» WHAT YOU NEED TO DO: Find all lines in the records that include the word "Verbatim", and copy them out.

» RECORDS PROVIDED:
--- START ---
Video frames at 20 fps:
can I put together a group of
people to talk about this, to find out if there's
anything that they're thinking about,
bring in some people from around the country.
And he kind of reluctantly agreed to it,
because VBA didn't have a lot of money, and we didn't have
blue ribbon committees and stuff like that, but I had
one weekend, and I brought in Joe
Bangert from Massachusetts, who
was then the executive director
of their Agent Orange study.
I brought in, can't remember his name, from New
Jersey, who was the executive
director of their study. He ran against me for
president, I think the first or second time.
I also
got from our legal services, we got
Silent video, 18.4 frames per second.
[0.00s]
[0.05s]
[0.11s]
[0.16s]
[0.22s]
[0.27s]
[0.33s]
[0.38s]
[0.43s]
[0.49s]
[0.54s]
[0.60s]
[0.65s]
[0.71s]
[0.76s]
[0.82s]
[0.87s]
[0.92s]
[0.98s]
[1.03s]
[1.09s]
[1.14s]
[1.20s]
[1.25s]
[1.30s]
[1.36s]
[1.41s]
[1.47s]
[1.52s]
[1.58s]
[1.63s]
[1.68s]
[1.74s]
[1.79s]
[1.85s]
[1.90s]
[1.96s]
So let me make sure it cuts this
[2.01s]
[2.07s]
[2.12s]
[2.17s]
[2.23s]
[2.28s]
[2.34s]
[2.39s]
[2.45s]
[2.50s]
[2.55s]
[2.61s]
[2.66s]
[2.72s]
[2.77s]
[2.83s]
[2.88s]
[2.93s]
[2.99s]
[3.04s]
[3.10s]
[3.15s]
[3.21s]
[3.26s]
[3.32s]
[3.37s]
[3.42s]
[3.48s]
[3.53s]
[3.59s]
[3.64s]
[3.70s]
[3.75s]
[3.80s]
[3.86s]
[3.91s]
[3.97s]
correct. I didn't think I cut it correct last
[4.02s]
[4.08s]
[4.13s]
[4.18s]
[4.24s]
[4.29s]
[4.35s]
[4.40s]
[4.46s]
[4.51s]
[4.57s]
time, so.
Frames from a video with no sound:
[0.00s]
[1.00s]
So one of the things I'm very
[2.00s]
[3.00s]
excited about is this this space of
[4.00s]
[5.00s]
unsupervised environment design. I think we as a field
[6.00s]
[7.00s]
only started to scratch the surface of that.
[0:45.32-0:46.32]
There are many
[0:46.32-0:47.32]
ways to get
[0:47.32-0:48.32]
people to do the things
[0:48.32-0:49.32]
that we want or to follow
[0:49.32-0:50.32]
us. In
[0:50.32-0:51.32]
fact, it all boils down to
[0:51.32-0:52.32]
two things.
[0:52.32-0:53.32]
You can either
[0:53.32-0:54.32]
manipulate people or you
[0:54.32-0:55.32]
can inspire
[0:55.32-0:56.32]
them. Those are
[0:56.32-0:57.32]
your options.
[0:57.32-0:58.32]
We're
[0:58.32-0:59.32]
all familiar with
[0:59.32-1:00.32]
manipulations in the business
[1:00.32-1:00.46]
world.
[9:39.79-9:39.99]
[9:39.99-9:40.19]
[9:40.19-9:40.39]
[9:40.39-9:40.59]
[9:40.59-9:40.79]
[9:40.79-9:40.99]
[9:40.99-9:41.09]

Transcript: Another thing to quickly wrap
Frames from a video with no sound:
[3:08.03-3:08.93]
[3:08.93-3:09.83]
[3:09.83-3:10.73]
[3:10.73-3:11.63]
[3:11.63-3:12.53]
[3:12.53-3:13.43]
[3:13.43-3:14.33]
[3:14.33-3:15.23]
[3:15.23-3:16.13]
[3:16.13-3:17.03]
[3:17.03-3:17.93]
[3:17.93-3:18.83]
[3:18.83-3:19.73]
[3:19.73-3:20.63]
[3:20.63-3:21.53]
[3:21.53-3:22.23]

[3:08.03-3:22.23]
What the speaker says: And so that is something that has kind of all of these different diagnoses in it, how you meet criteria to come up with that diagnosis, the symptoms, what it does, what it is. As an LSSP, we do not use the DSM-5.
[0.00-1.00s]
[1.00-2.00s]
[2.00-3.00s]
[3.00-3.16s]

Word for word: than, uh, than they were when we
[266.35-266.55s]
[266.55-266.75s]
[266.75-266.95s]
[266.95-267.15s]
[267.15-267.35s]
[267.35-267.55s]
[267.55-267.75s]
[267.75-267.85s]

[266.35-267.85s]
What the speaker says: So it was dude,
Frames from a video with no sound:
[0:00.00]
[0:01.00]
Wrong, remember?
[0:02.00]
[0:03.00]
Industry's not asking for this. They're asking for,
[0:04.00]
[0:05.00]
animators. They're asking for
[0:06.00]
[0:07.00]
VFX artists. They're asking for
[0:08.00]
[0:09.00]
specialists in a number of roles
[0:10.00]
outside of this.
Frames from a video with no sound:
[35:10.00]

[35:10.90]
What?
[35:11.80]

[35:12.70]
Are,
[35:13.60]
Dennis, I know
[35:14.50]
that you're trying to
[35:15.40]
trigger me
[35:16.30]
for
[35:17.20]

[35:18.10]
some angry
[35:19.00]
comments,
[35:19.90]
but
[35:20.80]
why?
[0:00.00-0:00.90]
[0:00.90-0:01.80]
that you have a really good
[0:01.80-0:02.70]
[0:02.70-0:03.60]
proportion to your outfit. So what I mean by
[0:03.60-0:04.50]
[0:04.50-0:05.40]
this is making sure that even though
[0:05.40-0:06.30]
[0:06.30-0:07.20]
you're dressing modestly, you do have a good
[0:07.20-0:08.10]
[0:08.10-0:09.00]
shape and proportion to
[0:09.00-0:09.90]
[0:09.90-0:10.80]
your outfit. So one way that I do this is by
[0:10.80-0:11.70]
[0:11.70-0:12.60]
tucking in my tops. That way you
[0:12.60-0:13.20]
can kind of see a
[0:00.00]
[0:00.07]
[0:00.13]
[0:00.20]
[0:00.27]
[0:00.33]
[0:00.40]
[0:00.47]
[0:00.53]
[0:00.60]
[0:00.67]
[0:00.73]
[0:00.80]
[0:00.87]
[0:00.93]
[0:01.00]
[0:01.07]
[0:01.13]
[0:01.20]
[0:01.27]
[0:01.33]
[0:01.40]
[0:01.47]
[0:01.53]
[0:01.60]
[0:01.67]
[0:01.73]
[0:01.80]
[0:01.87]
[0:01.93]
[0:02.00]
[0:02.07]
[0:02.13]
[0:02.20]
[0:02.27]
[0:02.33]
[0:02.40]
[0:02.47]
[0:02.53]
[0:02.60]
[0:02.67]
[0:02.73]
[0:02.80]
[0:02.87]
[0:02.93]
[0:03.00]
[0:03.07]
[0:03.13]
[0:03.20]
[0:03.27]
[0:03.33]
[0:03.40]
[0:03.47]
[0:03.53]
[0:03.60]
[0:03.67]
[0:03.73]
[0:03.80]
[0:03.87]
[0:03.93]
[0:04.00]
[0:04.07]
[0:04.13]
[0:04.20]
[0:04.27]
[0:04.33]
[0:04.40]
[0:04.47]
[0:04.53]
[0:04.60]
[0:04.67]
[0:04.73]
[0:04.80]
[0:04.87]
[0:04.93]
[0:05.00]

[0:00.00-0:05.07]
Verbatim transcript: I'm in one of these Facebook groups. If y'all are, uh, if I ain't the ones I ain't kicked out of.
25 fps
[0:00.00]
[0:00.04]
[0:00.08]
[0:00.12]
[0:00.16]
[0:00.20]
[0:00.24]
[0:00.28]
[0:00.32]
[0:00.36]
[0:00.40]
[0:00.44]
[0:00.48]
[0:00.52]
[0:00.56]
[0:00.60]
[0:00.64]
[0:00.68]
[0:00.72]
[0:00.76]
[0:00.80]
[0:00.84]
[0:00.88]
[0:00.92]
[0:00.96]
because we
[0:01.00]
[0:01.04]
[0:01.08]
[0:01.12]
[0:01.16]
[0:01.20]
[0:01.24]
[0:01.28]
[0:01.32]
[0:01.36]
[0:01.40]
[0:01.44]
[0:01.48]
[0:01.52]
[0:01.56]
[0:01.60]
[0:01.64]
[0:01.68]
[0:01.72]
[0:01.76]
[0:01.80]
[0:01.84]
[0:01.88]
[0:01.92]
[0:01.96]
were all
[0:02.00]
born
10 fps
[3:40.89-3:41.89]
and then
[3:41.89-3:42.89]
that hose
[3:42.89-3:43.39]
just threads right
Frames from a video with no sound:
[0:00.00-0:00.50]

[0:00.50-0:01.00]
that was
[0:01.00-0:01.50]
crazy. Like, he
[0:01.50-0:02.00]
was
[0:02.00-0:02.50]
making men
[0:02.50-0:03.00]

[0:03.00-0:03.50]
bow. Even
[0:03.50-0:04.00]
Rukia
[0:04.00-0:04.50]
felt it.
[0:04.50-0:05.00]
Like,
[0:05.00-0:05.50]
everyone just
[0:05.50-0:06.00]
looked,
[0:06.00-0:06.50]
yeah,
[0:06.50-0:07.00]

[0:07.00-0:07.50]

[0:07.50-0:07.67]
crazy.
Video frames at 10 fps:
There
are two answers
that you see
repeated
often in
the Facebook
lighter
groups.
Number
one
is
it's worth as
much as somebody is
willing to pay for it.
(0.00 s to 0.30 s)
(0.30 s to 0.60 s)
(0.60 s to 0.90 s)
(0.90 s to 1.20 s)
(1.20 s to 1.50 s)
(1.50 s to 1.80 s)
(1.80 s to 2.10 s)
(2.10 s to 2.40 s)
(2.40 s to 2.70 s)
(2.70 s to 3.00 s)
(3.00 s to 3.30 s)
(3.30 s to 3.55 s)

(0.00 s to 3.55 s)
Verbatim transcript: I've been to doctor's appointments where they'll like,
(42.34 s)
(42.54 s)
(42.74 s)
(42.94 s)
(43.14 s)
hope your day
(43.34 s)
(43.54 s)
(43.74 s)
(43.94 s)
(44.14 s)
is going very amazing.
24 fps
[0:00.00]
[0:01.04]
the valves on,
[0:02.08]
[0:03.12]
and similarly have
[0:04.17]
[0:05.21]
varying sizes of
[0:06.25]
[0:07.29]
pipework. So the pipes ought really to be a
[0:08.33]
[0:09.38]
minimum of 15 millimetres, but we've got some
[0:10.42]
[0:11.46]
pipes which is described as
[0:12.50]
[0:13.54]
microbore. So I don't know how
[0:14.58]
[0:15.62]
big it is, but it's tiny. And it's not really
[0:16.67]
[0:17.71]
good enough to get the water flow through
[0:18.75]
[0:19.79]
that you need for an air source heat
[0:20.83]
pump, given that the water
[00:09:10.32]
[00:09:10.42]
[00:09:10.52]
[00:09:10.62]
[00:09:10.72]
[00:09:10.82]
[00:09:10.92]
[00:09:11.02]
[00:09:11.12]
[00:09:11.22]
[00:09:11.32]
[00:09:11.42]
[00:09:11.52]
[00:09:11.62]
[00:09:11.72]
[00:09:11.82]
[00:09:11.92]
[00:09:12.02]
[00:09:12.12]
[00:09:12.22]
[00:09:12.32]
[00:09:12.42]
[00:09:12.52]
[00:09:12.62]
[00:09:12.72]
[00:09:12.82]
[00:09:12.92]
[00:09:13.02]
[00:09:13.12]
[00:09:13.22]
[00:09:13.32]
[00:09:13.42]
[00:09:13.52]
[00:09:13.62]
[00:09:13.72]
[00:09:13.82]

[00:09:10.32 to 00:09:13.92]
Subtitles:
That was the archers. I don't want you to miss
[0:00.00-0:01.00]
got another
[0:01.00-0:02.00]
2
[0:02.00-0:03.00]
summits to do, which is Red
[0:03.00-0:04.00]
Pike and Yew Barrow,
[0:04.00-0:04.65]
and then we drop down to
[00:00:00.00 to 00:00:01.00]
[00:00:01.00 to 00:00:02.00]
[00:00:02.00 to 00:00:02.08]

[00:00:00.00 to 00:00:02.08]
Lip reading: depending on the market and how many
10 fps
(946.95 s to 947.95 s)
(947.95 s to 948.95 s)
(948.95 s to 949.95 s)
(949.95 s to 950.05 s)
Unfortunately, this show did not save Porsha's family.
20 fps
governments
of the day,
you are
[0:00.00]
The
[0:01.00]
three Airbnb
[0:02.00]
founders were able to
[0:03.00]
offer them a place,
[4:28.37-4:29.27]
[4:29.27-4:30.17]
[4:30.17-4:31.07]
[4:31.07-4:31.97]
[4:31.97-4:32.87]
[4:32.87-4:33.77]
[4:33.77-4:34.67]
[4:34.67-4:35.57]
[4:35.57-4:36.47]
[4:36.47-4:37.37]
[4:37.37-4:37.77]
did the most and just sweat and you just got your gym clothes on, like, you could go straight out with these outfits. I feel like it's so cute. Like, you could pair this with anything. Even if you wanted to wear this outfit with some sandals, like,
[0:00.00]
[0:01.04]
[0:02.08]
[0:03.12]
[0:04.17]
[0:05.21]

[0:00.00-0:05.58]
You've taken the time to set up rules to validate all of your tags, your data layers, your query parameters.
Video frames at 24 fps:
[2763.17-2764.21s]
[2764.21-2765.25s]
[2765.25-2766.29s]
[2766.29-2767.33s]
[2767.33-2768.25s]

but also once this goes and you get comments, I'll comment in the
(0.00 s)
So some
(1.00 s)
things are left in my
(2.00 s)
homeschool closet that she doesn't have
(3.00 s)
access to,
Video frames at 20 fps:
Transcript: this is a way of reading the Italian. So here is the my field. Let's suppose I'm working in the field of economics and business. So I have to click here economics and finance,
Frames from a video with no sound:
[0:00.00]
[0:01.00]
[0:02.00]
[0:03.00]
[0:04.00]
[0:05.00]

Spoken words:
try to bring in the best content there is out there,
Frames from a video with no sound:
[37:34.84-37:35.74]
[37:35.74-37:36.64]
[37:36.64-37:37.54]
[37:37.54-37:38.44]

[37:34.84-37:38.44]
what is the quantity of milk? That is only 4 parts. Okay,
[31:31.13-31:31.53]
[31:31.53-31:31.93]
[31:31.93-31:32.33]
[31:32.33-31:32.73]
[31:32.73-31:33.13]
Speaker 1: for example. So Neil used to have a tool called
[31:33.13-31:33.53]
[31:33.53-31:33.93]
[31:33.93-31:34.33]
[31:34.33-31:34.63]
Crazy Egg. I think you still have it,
--- END ---
» SOLUTION FOR THIS PROBLEM:
Verbatim transcript: I'm in one of these Facebook groups. If y'all are, uh, if I ain't the ones I ain't kicked out of.
Verbatim transcript: I've been to doctor's appointments where they'll like,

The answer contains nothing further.